In The Guardian, literary critic Stuart Kelly called A Naked Singularity by Sergio de la Pava “ambitious, affecting, intelligent, plangent, comic, kooky and impassioned.”
And, I’ve since learned it won the PEN/Robert W Bingham award in 2013.
Here’s the synopsis from Compass Bookstore:
“A Naked Singularity tells the story of Casi, a child of Colombian immigrants who lives in Brooklyn and works in Manhattan as a public defender–one who, tellingly has never lost a trial. Never. In the book, we watch what happens when his sense of justice and even his sense of self begin to crack–and how his world then slowly devolves. It’s a huge, ambitious novel clearly in the vein of DeLillo, Foster Wallace, Pynchon, and even Melville, and it’s told in a distinct, frequently hilarious voice, with a striking human empathy at its center. Its panoramic reach takes readers through crime and courts, immigrant families and urban blight, media savagery and media satire, scatology and boxing, and even a breathless heist worthy of any crime novel. If InfiniteJest stuck a pin in the map of mid-90s culture and drew our trajectory from there, A Naked Singularity does the same for the feeling of surfeit, brokenness, and exhaustion that permeates our civic and cultural life today. In the opening sentence of William Gaddis’s A Frolic of His Own, a character sneers, “Justice? You get justice in the next world. In this world, you get the law.” A Naked Singularity reveals the extent of that gap, and lands firmly on the side of those who are forever getting the law.”
From Goodreads:
“Funny, smart and always surprising, A Naked Singularity speaks a language all of its own and reads like nothing else ever written.
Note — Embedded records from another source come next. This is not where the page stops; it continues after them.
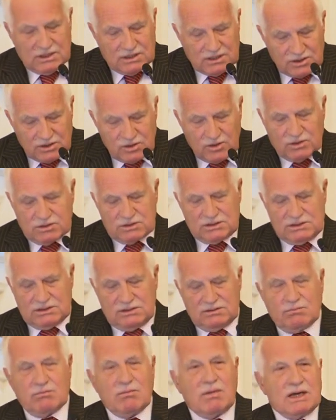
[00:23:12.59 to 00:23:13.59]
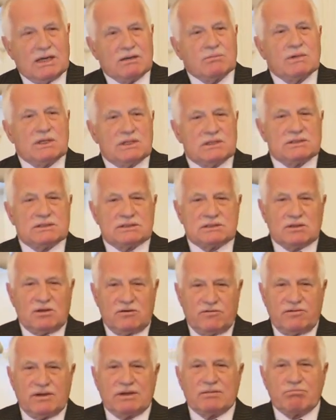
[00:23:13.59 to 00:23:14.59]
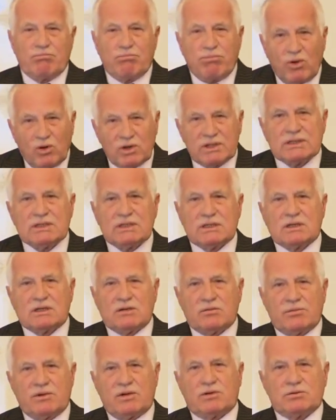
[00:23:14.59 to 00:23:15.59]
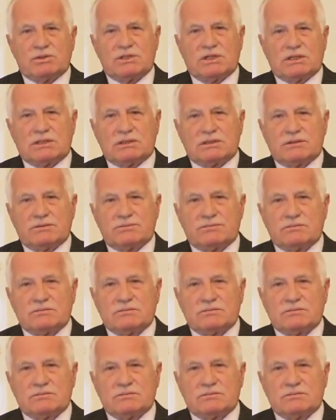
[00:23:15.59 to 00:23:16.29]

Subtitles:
not by means of a political project.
Casi’s beautiful mind and planetary intelligence make him an inimitable and unforgettable narrator. In De La Pava’s hands, the labyrinthine miseries of the New York Justice System are as layered and diabolical as Dante’s nine circles of Hell. But the Devil doesn’t hog the best lines. There are plenty here to go around.”
I highly recommend A Naked Singularity—especially to those who, like me, are constantly looking for something new and different, with quality writing.